### Brief
Each entry that follows should be given again word for word; please leave out its pictures.

[Task material Boundary: Start]

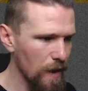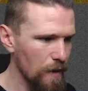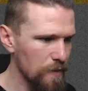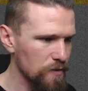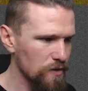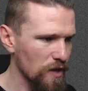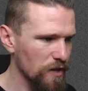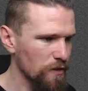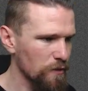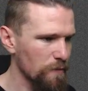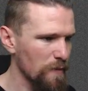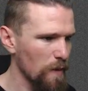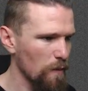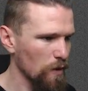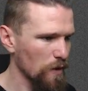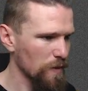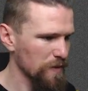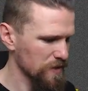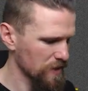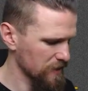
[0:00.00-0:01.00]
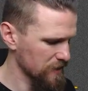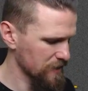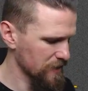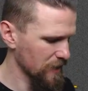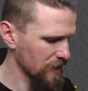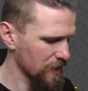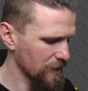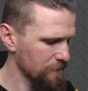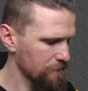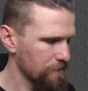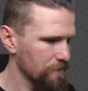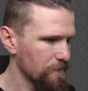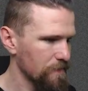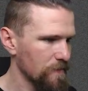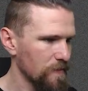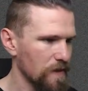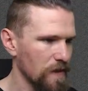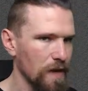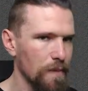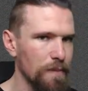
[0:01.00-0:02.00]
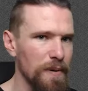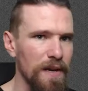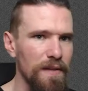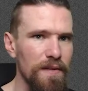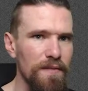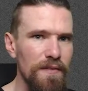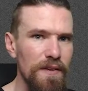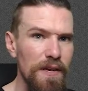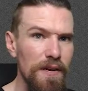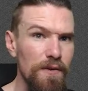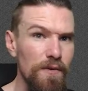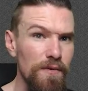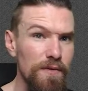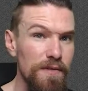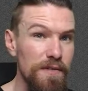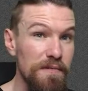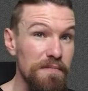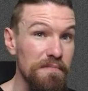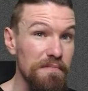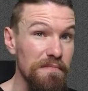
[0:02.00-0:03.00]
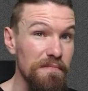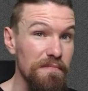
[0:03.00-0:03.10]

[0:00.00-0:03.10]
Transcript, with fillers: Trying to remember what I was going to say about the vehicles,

[Task material Boundary: End]

### Exercise solution
[0:00.00-0:01.00]
[0:01.00-0:02.00]
[0:02.00-0:03.00]
[0:03.00-0:03.10]

[0:00.00-0:03.10]
Transcript, with fillers: Trying to remember what I was going to say about the vehicles,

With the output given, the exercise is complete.